Community vLLM provider utilities for Strands Agents (OpenAI-compatible).
Project description
Strands-vLLM
Community vLLM provider for Strands Agents SDK with Token-In/Token-Out (TITO) support and Agent Lightning integration.
Features
This package provides convenient utilities for using vLLM with the Strands Agents SDK, designed for training-ready agent rollouts:
- Token-In/Token-Out (TITO): capture token IDs directly from vLLM streaming responses (no retokenization drift)
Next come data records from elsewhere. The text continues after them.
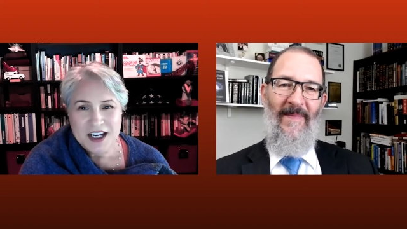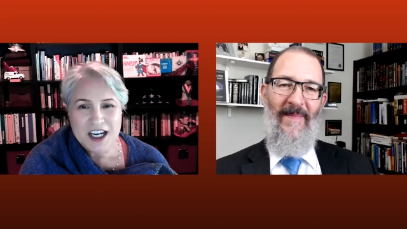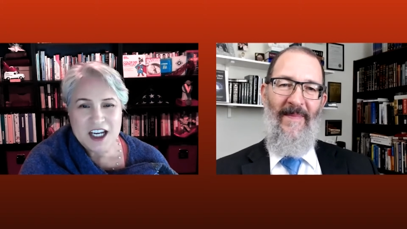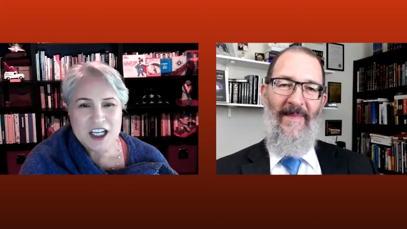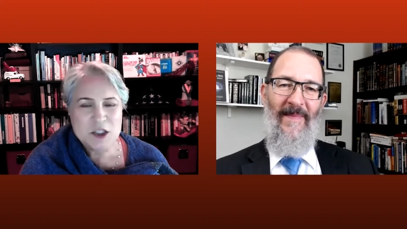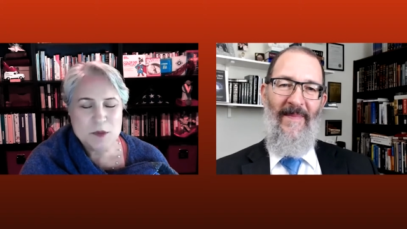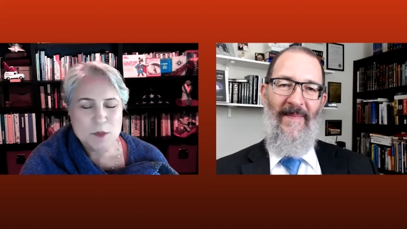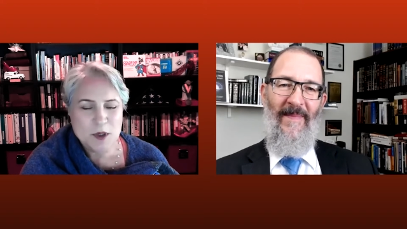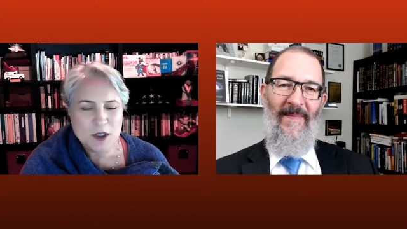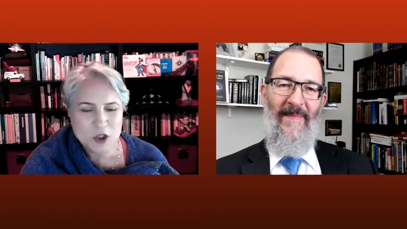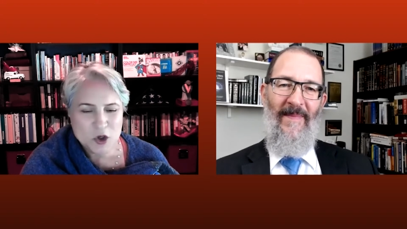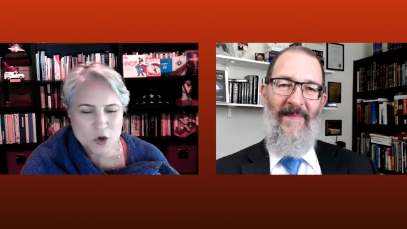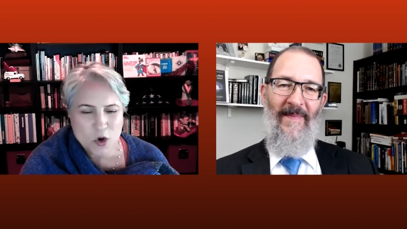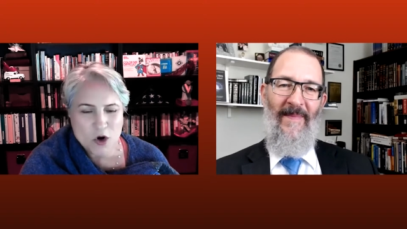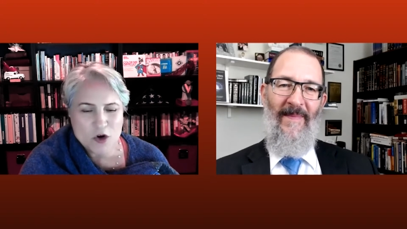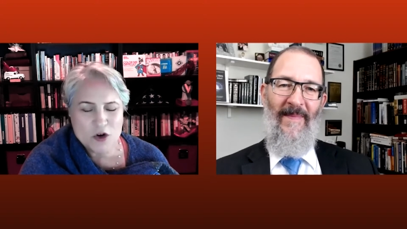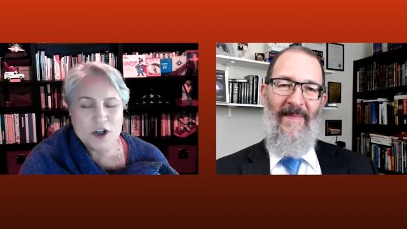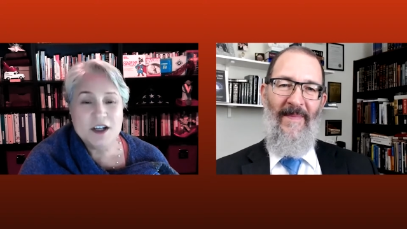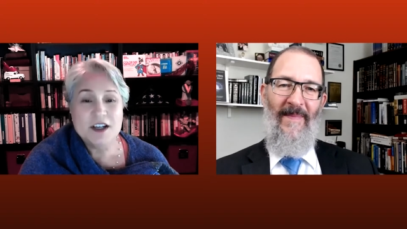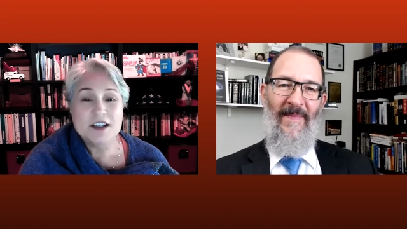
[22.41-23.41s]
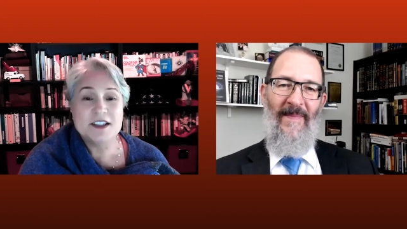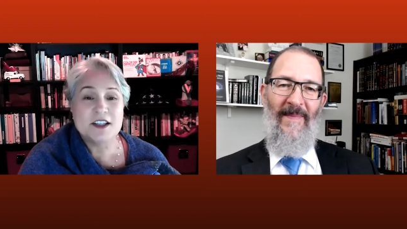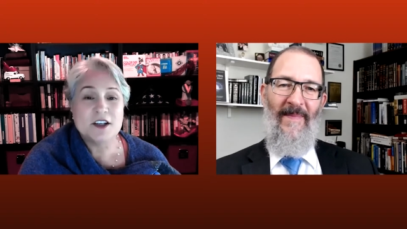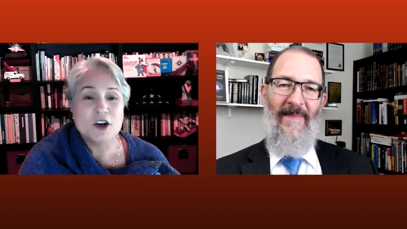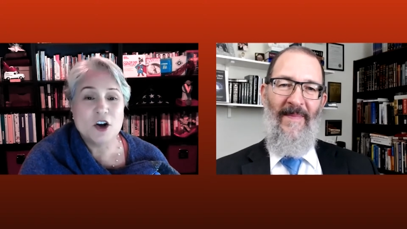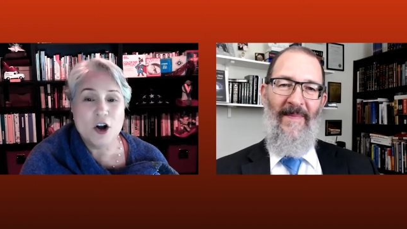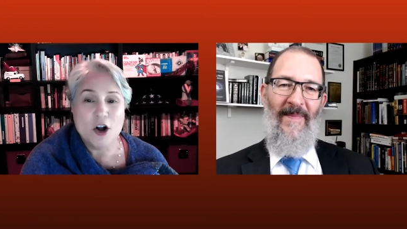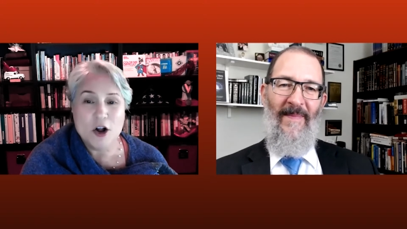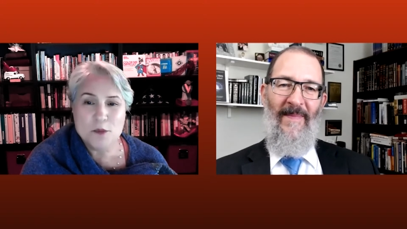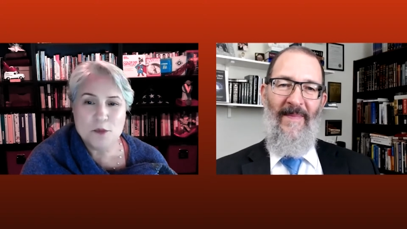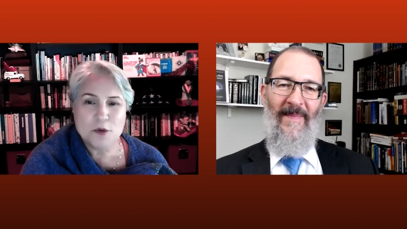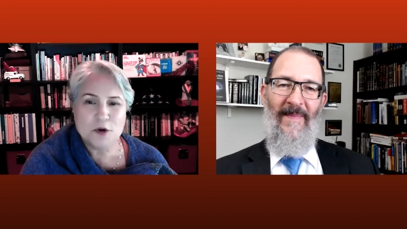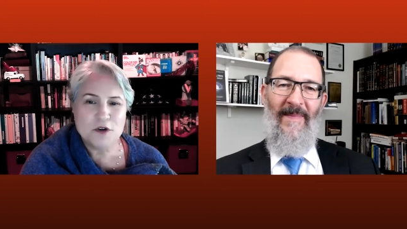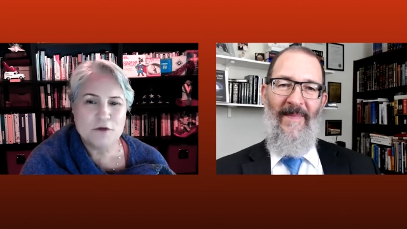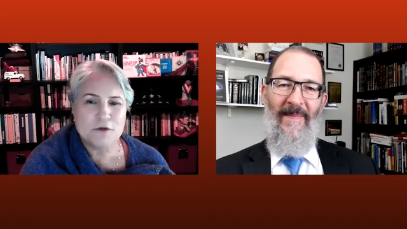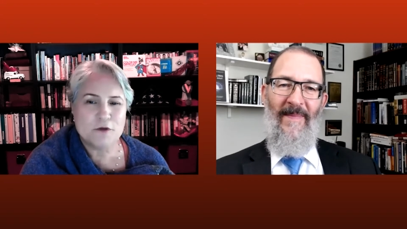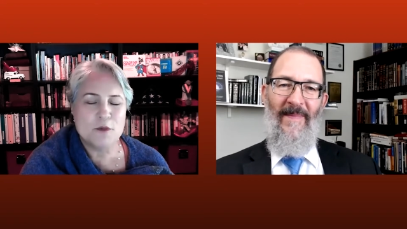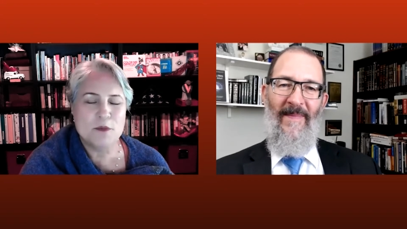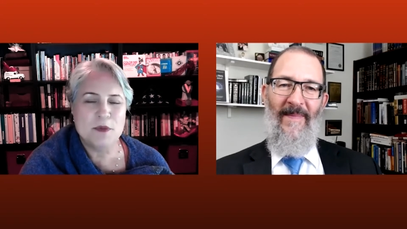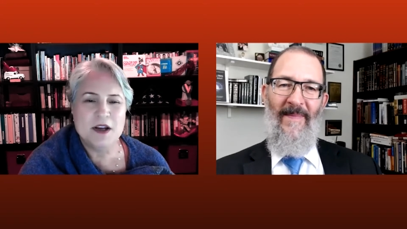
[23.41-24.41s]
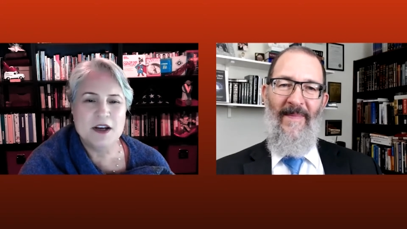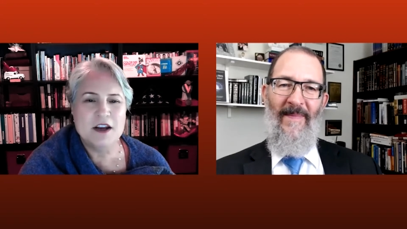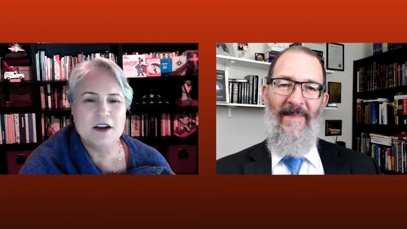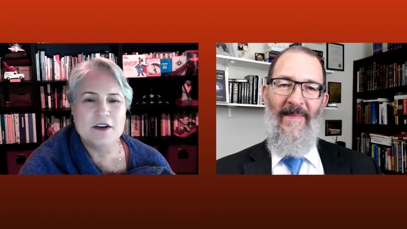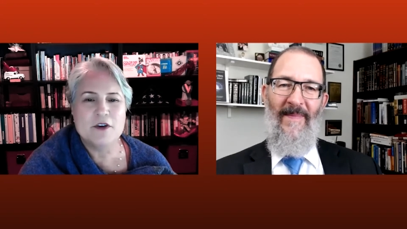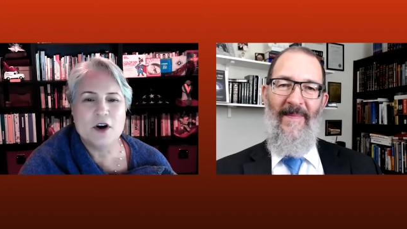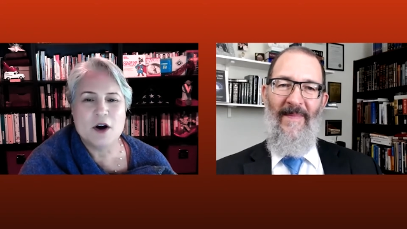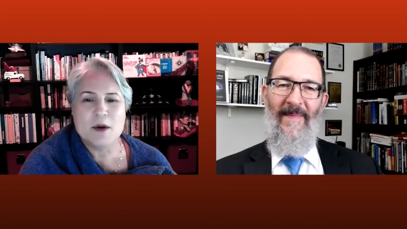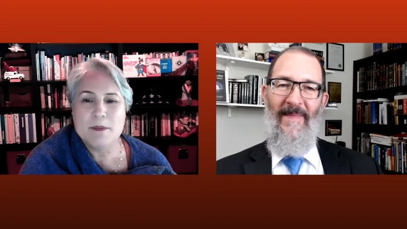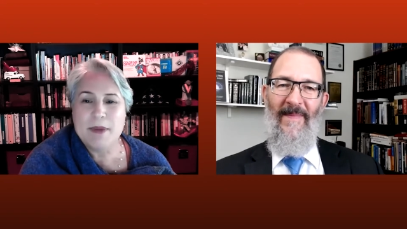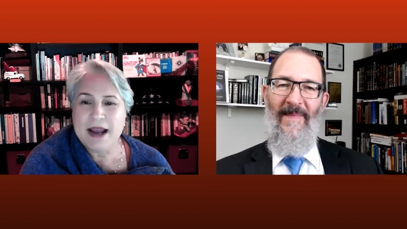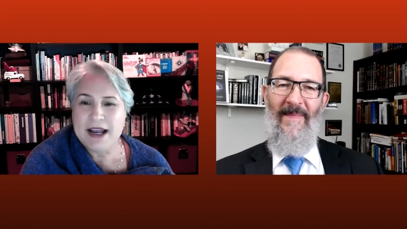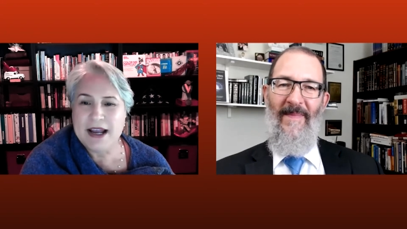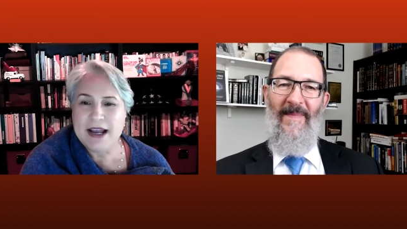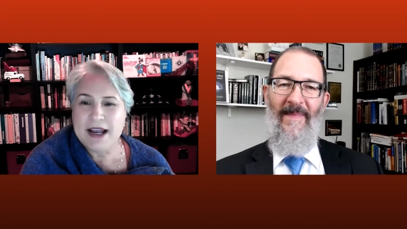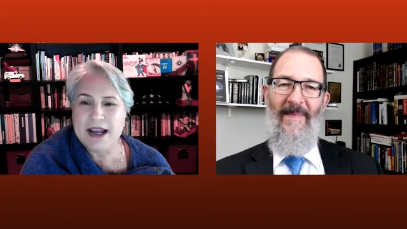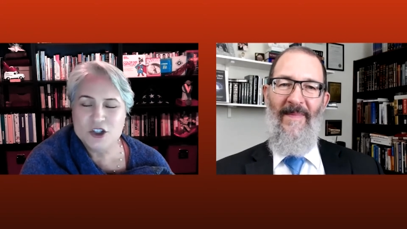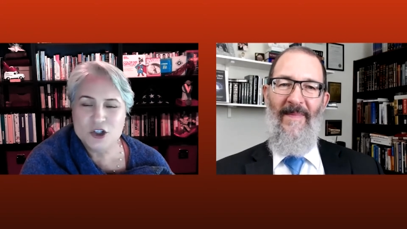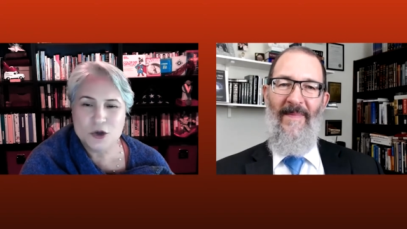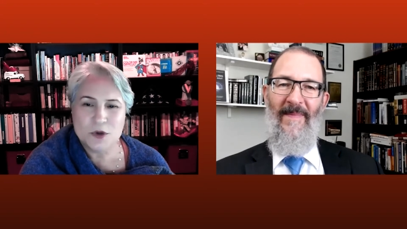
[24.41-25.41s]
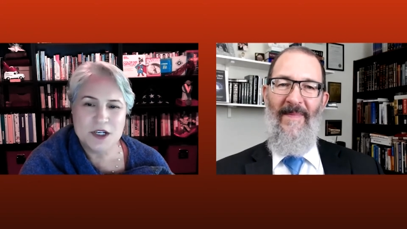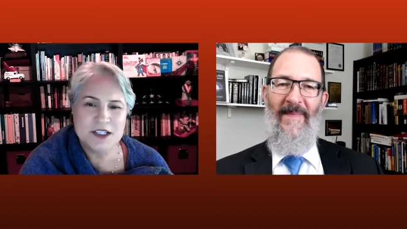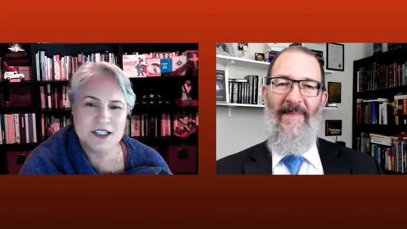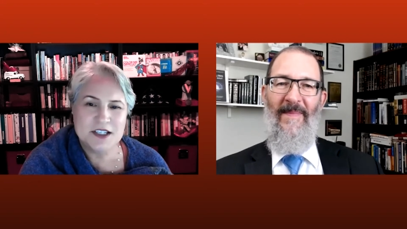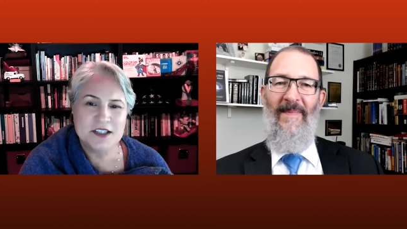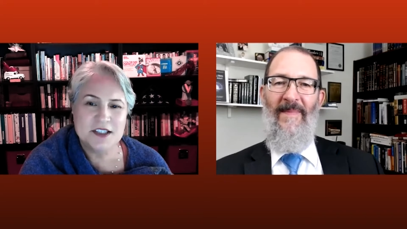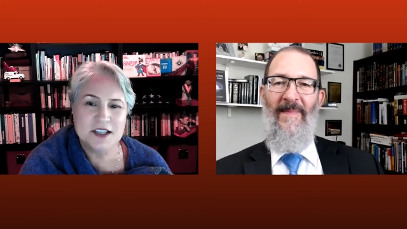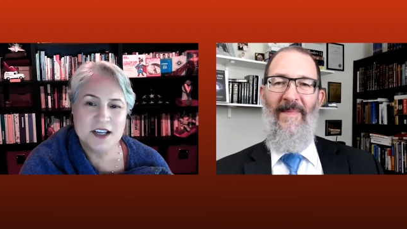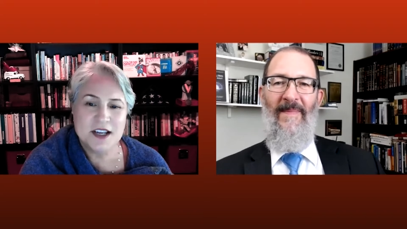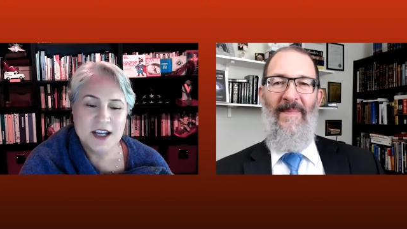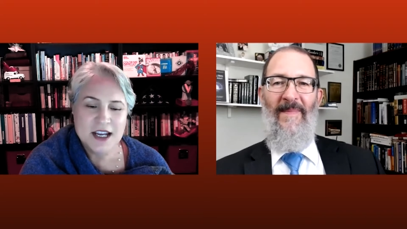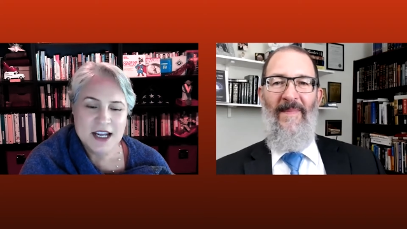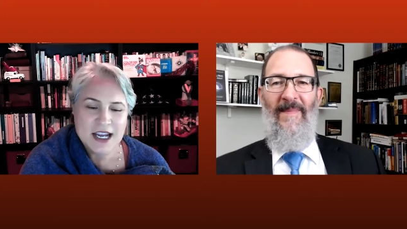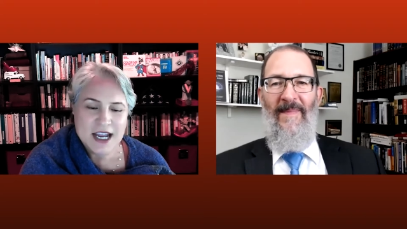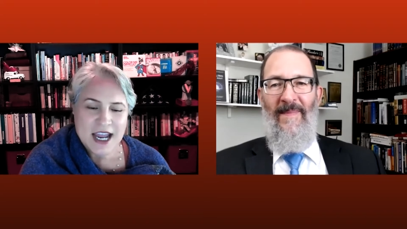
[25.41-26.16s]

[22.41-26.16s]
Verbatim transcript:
Speaker 1: It's been quoted as the culprit for many of our bad choices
- Agent Lightning integration: automatic OpenTelemetry span attributes for token IDs
- Tool calling support: validation hooks for vLLM's server-side tool call post-processing
- OpenAI-compatible API: works with vLLM's OpenAI-compatible endpoint
Requirements
- Python 3.10+
- Strands Agents SDK
- vLLM server running with your model
Installation
pip install strands-vllm
Or install from source with development dependencies:
git clone https://github.com/agents-community/strands-vllm.git
cd strands-vllm
pip install -e ".[dev]"
Quick Start
1. Start vLLM Server
vllm serve <MODEL_ID> \
--port 8000 \
--enable-auto-tool-choice \
--tool-call-parser llama3_json
2. Basic Agent
from strands import Agent
from strands_vllm import VLLMModel
model = VLLMModel(
base_url="http://localhost:8000/v1",
model_id="AMead10/Llama-3.2-3B-Instruct-AWQ",
return_token_ids=True,
)
agent = Agent(model=model)
result = agent("Say hello")
print(result)
3. Token IDs for RL Training
from strands import Agent
from strands.handlers.callback_handler import CompositeCallbackHandler, PrintingCallbackHandler
from strands_vllm import VLLMModel, VLLMTokenRecorder
model = VLLMModel(
base_url="http://localhost:8000/v1",
model_id="AMead10/Llama-3.2-3B-Instruct-AWQ",
return_token_ids=True,
)
recorder = VLLMTokenRecorder()
printer = PrintingCallbackHandler(verbose_tool_use=False)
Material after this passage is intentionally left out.